Prompt:
An exact copy is needed of the lines in the entries below from the line with "[0:01.07-0:02.13]" up to and including the line with "[0:10.67-0:11.53]", and of nothing else. Leave the pictures out.

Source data
+ + + +
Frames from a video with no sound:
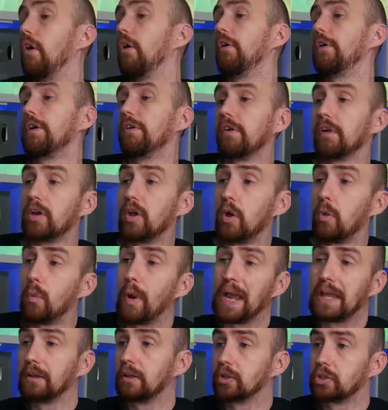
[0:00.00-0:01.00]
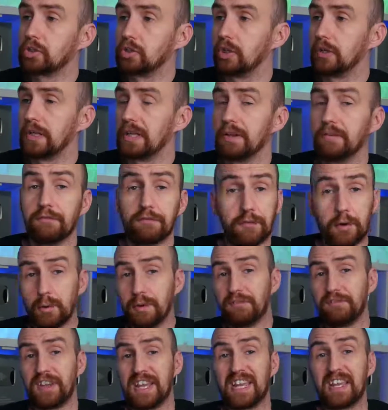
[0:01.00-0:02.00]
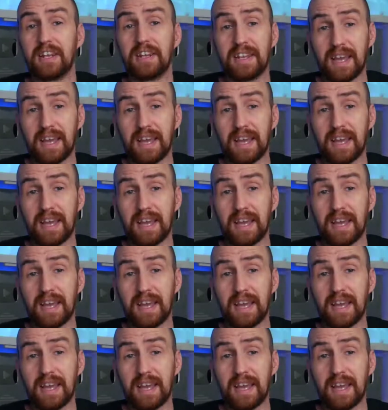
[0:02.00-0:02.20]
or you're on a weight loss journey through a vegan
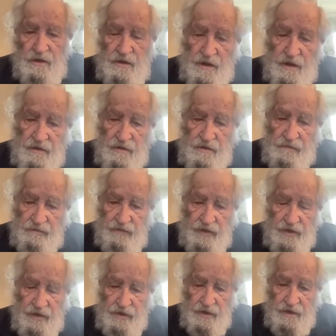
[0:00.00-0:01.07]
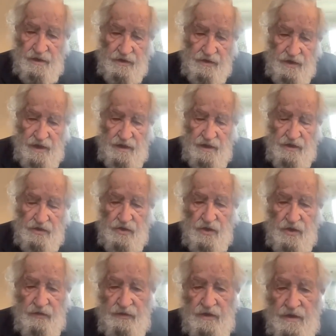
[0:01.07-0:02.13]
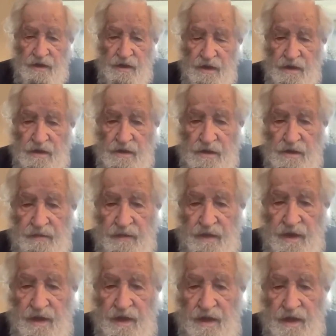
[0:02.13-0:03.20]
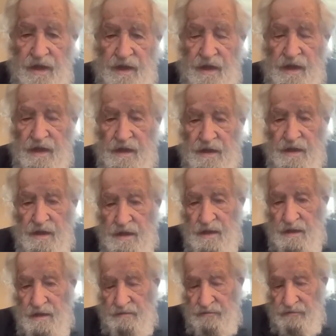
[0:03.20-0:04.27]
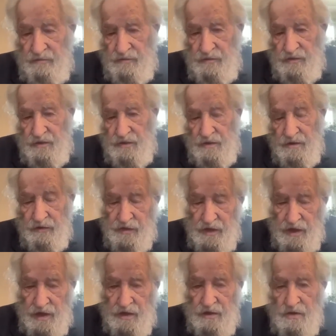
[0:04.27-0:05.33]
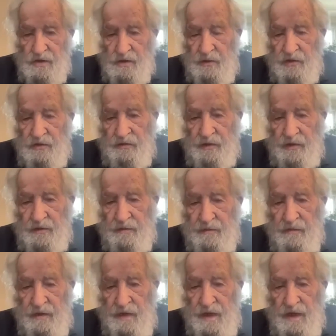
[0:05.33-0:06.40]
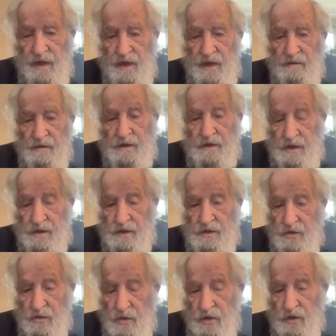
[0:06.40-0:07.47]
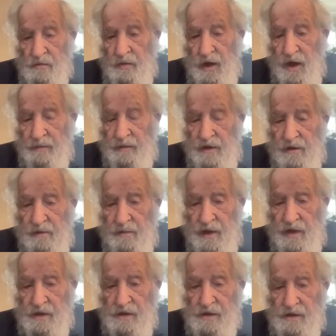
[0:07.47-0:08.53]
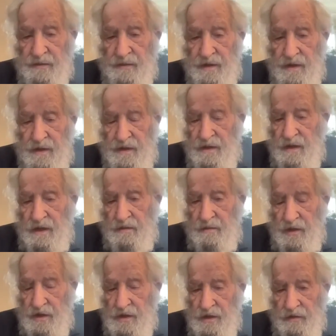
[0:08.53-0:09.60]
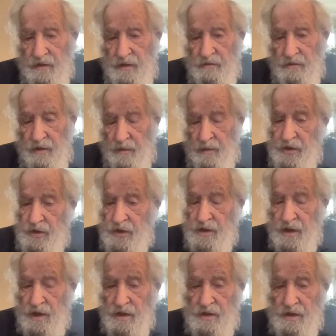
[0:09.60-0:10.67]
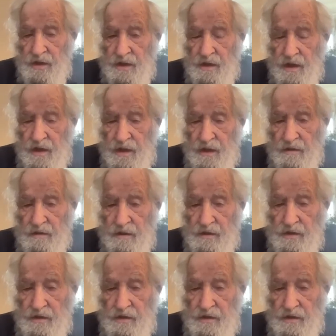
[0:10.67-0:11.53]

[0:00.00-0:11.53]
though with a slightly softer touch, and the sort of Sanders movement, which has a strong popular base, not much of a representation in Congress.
+ + + +
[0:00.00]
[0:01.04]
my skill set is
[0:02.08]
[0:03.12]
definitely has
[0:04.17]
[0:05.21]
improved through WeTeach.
+ + + +
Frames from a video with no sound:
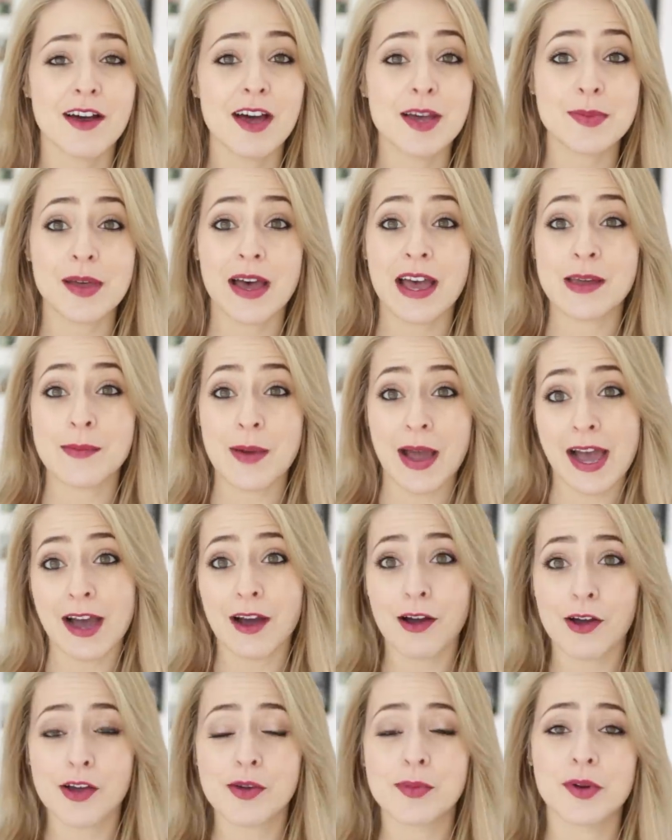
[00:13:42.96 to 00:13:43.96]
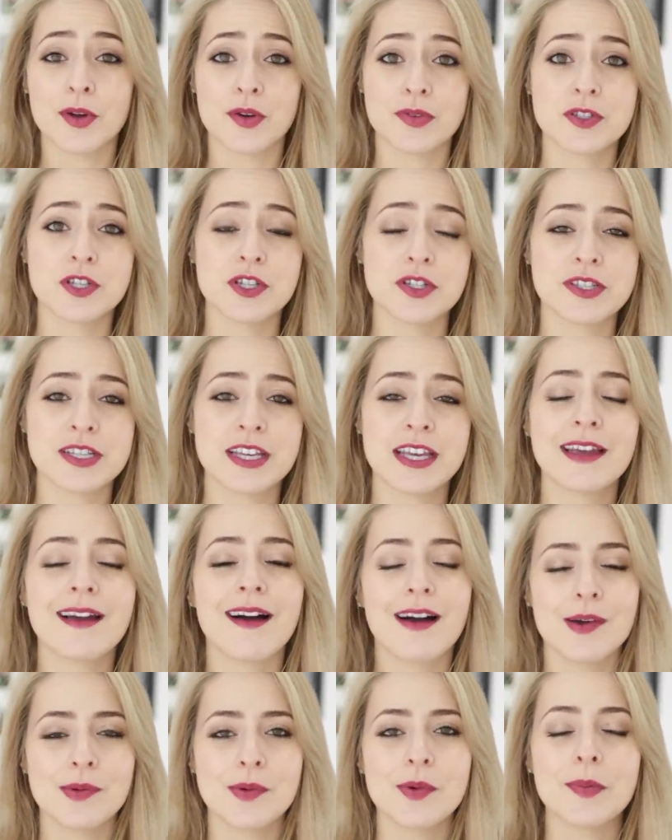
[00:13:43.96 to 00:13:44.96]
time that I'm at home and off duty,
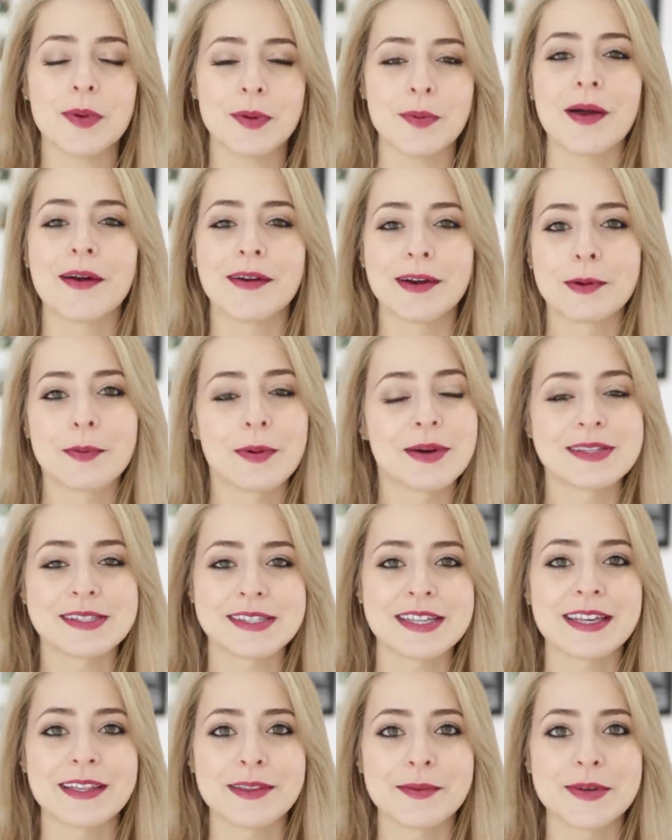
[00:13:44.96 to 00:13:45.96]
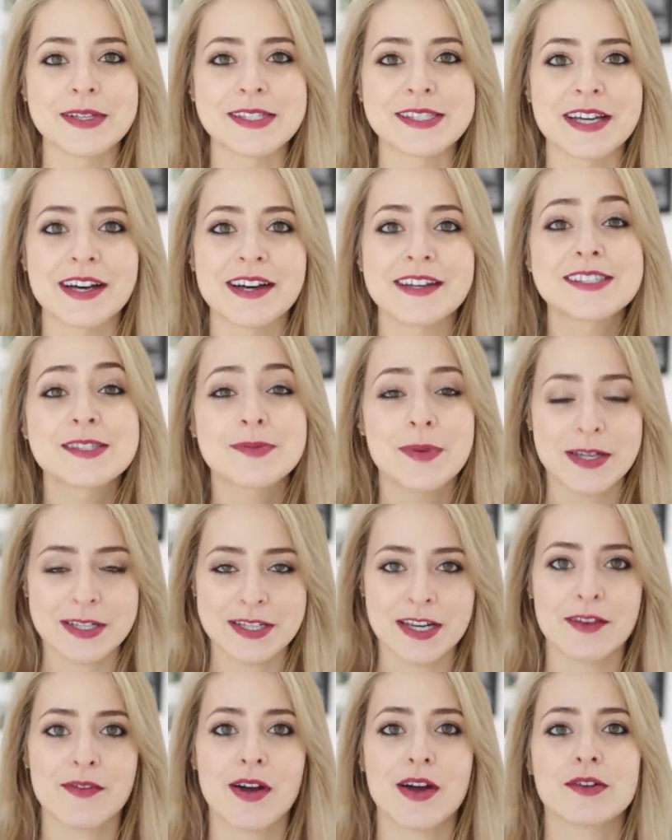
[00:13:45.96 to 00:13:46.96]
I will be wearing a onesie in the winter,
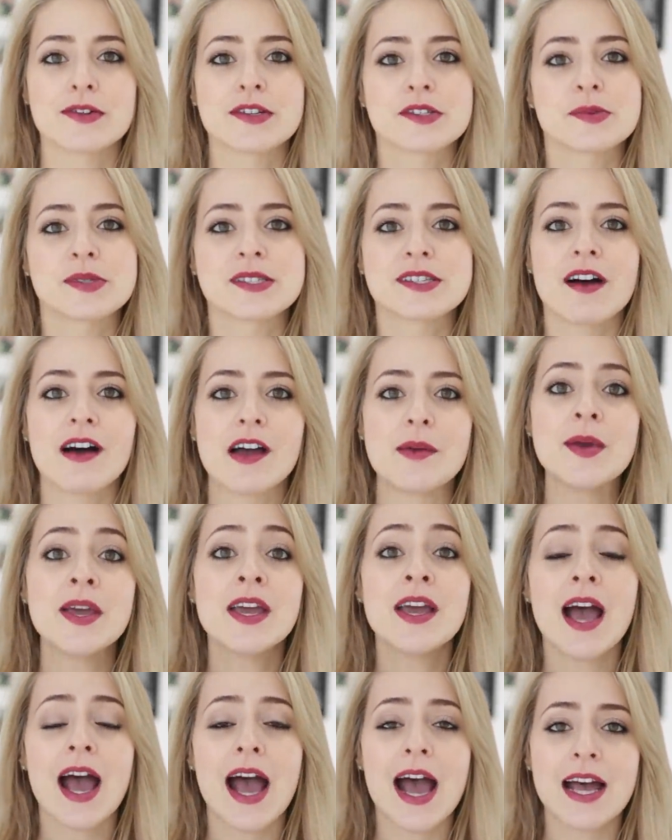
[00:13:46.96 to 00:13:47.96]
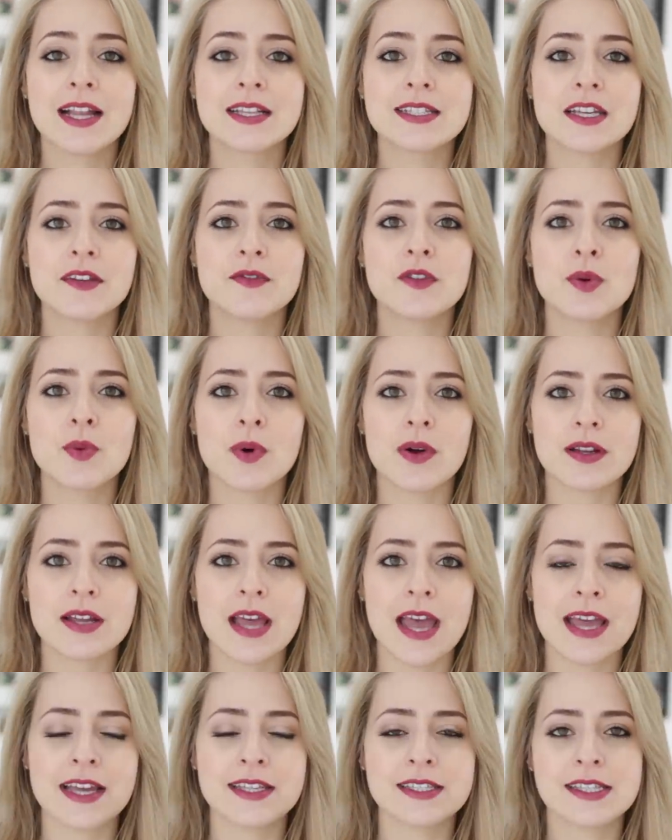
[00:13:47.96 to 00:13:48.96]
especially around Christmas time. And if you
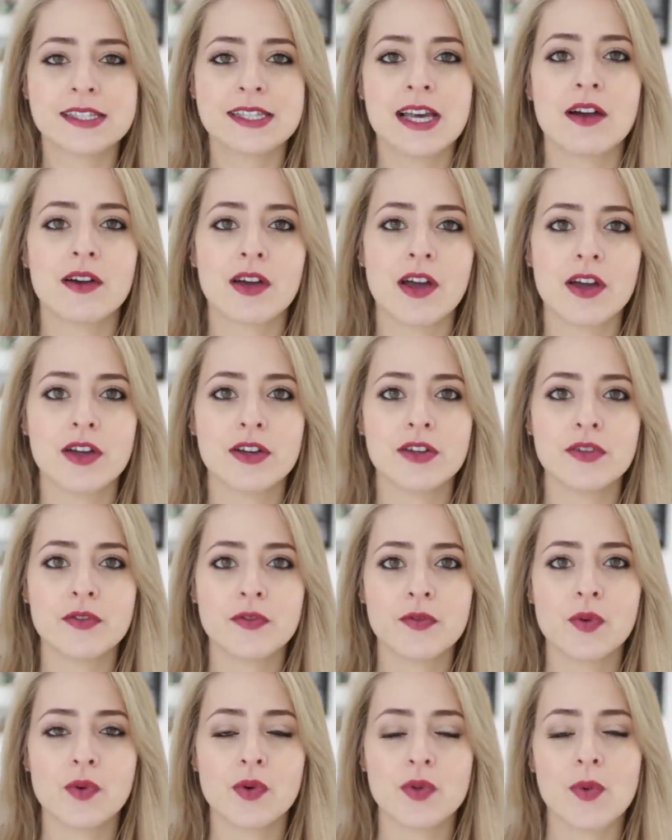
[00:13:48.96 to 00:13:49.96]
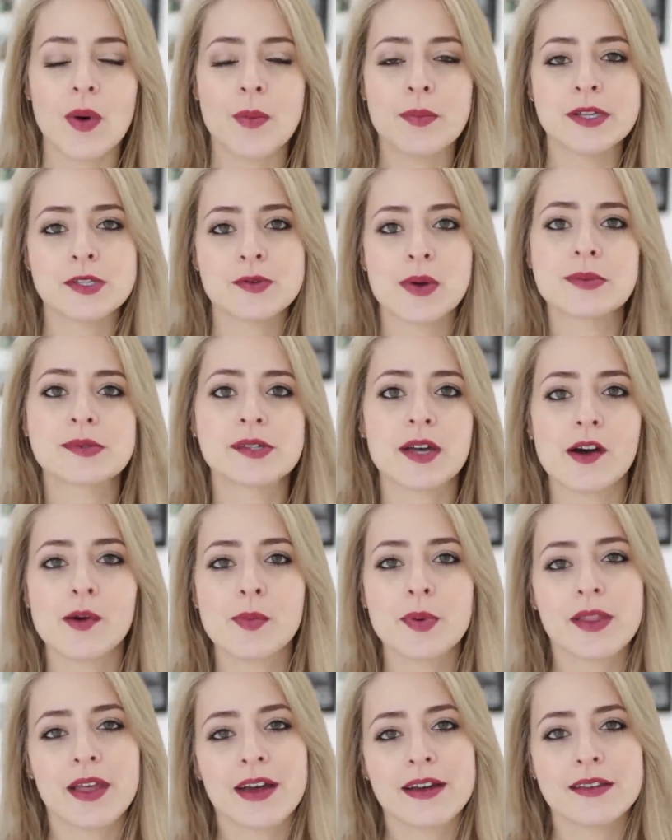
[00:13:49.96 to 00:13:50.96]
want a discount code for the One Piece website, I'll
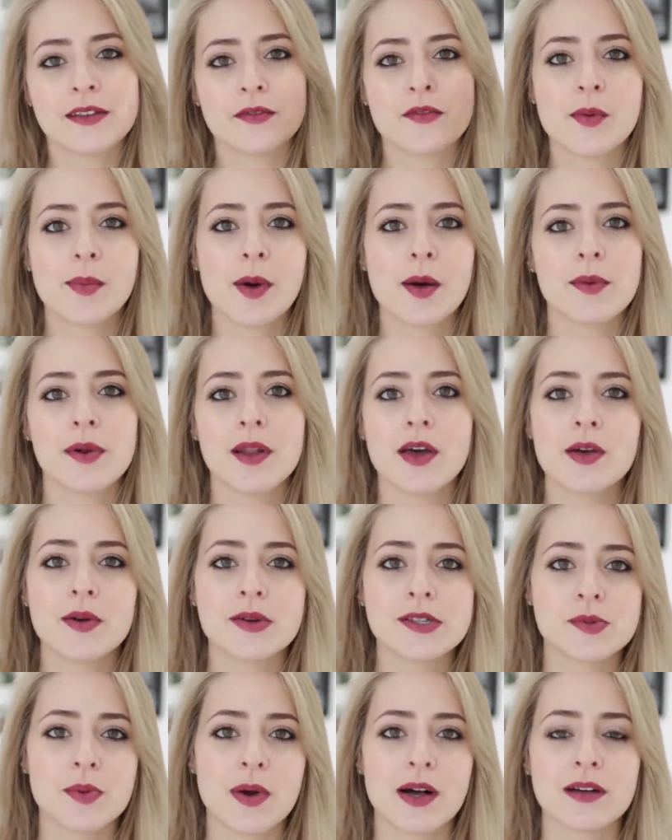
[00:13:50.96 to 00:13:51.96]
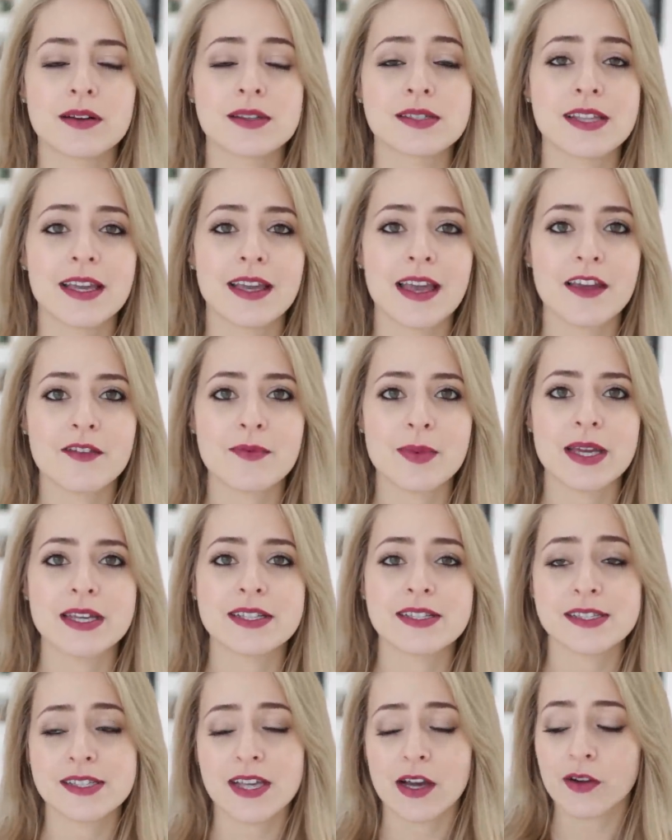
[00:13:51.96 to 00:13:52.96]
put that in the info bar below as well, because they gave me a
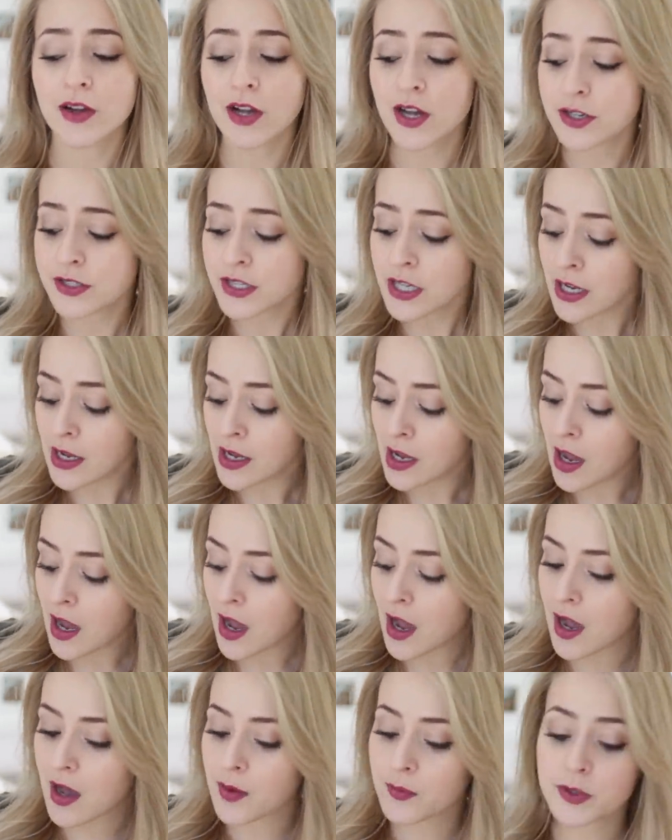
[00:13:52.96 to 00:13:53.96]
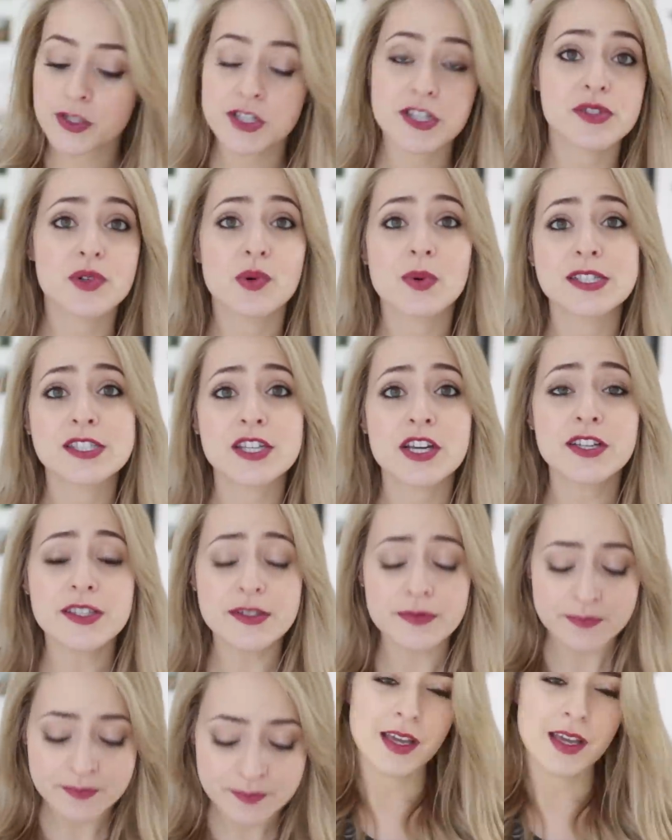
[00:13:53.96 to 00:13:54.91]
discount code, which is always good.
+ + + +
Reply:
[0:01.07-0:02.13]
[0:02.13-0:03.20]
[0:03.20-0:04.27]
[0:04.27-0:05.33]
[0:05.33-0:06.40]
[0:06.40-0:07.47]
[0:07.47-0:08.53]
[0:08.53-0:09.60]
[0:09.60-0:10.67]
[0:10.67-0:11.53]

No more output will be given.